The Internet-connected platform has been built, but the process of converting the Master File continues. The IRS replaced a portion of the Master File with its first release of the Customer Account Data Engine (CADE) in 2004. There have been two subsequent releases.

“That couldn’t have happened if Charles Rossotti and his team had not made so much progress on the infrastructure because we were able to build upon that,” said Grams, who was CIO during CADE’s initial release. Grams is now chief financial officer at the National Institute of Standards and Technology.

The IRS has progressed on its conversion of the Master File, but it has encountered problems. Beginning in the early 2000s, the conversion was repeatedly delayed and cost more money than expected. The IRS Oversight Board chided the agency for the problems. Spires said the IRS underestimated CADE’s complexity. It is now reviewing how it estimates costs and introduces new portions of CADE.
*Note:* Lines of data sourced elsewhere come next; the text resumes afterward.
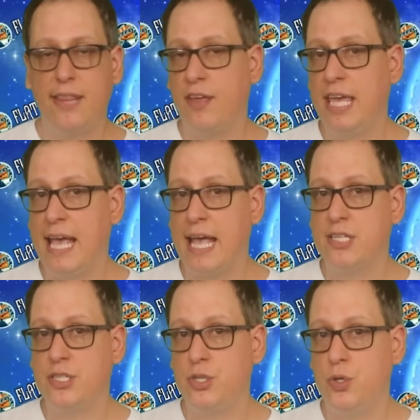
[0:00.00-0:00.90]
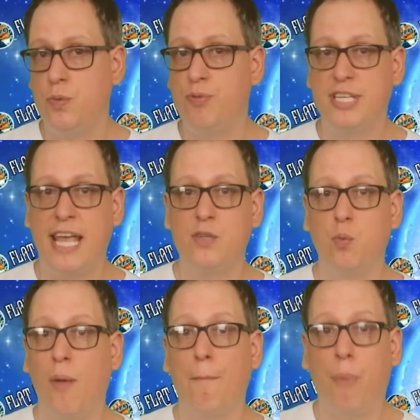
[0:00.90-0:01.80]
that he had to
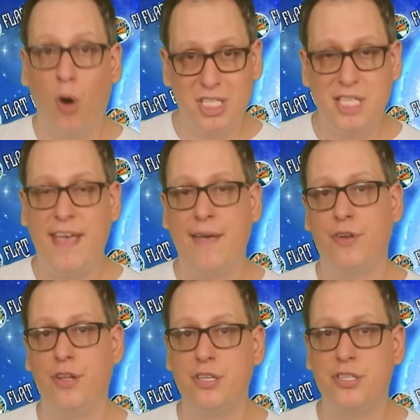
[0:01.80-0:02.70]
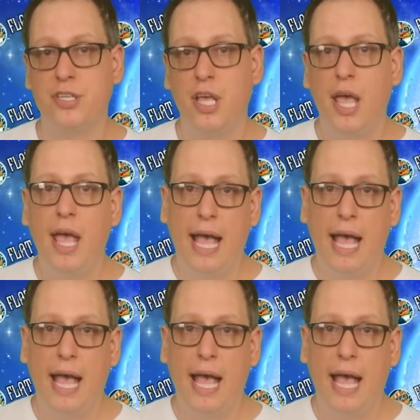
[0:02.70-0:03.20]
present one positive evidence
Caution is appropriate because the public won’t tolerate IRS errors, said John Reece, the IRS’ CIO and deputy commissioner for modernization from 2001 to 2003. “Remember, this is a zero-defect organization,” Reece said. 

Business Systems Modernization
The IRS’ multibillion-dollar Business Systems Modernization program, initiated in fiscal 1999, is the agency’s latest attempt to modernize its systems. To date, about $2.1 billion has been appropriated for BSM. The IRS is seeking to spend $167.3 million from the BSM account in fiscal 2007, according to GAO.

The IRS contracted with CSC in 1999 as the prime systems integrator to assist with designing and integrating new information systems to replace the old ones.

The BSM plan encompasses numerous tax administration, internal management and IT infrastructure projects. It expands taxpayer services and improves internal business efficiencies.

It integrates the business side of the IRS with its technology operations.

Many observers say Spires, one of BSM’s leaders, is among the most effective CIOs that the IRS has had. He has a background in IT and private-sector experience, and he has used that experience to advance modernization. For example, he has focused on short-term projects, an industry best practice.

Rather than taking three or four years to deliver a fully developed system, as the IRS has done in the past, the agency now looks for ways to provide a visible return on investment in 12 months. But every short-term project contributes to the IRS’ long-term objectives, Spires said.

The IRS still faces the challenge of changing the jumbo jet’s engines in flight, but Spires said he likes such challenges.

“I came here [for] the challenge of trying to help the IRS modernize its IT systems,” he said.